Tyler Lechtenberg, a speechwriter for the president who wrote for the first lady before moving to the West Wing, worked on that speech. "She really wants to connect and to be sure there's an emotional center in every speech," he said. "She's not interested in rattling off a bunch of statistics."

Nor is she particularly interested in creating a sound bite. Hurwitz has become the gentle enforcer of the first lady's speaking style, and she takes pains to nix any lines that sound like something a politician would say. Obama is more interested in telling a story, and Hurwitz has come to know her personal story intimately. More often than not, Obama weaves tales of her working-class childhood in Chicago into her speeches.

The key for Hurwitz is retelling that story and making it fresh. In addition to her intuitive sense of "the big narrative arc" of Obama's story, "she'll know some of the smaller stories -- like, what did the first lady and her brother, Craig, do at some moment," said Tina Tchen, the first lady's chief of staff. "That helps."

The first lady "really shines, and she's at her best when she's talking to groups she identifies with," said Cody Keenan, the president's director of speechwriting. "She and the president are pretty normal people who somehow ended up in the White House. So whenever she gets to go to a place where people have never seen a president or first lady, it is meaningful.

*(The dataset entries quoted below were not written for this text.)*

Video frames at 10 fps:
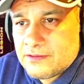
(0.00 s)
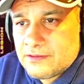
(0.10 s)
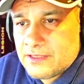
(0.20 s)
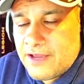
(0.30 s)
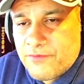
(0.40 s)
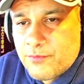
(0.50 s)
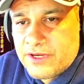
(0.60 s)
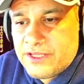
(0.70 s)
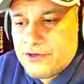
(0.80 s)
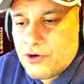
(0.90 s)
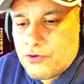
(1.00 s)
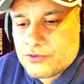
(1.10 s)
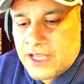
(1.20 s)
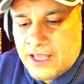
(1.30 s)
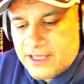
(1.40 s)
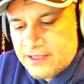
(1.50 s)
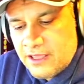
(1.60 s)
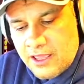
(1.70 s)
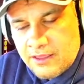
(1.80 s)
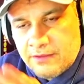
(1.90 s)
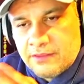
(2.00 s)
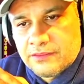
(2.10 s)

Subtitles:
everybody knows it. The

It's powerful. She and Sarah feel that. And it shows in their collaborations."

A Wayland, Mass., native who got her start as a speechwriting intern for Vice President Al Gore, Hurwitz has kept a relatively low profile during her White House years, even as some of her colleagues -- notably Jon Favreau, who hired her -- have become personalities in their own right or taken their credentials to Hollywood in search of screenwriting careers.

In the East Wing, she oversees just one other writer, David Cavell, who works in an adjacent office; they often yell through the wall to exchange thoughts on a project.

The hours are long; there always seems to be some important event looming. Hurwitz has made efforts to focus on her personal life by taking classes on Judaism and exercising regularly -- although her time on the elliptical is sometimes interrupted by a burst of inspiration, and she will jump off the machine and tap out an email to herself with an idea of how to turn something the first lady brought up in a meeting into prose.

Yet the first lady's lawyerly sense of organization has made the job easier. Michelle Obama has been known to practice big speeches word for word, weeks in advance, and rarely orders up last-minute changes.

"This school was founded as part of a deliberate, systematic effort to extinguish your culture; to literally annihilate who you were and what you believed in. But look at you today," the first lady said to applause. "The native languages that were once strictly forbidden here now echo through hallways and in your dorm-room conversations at night."

Hurwitz said she got lost in the moment even though she had helped to craft the words.

"I thought to myself, 'I am watching the great-great-granddaughter of a slave give a speech to a room of Native American kids, [and] the vast majority of them are going to college, and many to Ivy League schools,' " Hurwitz said. "To see that -- this is a great country."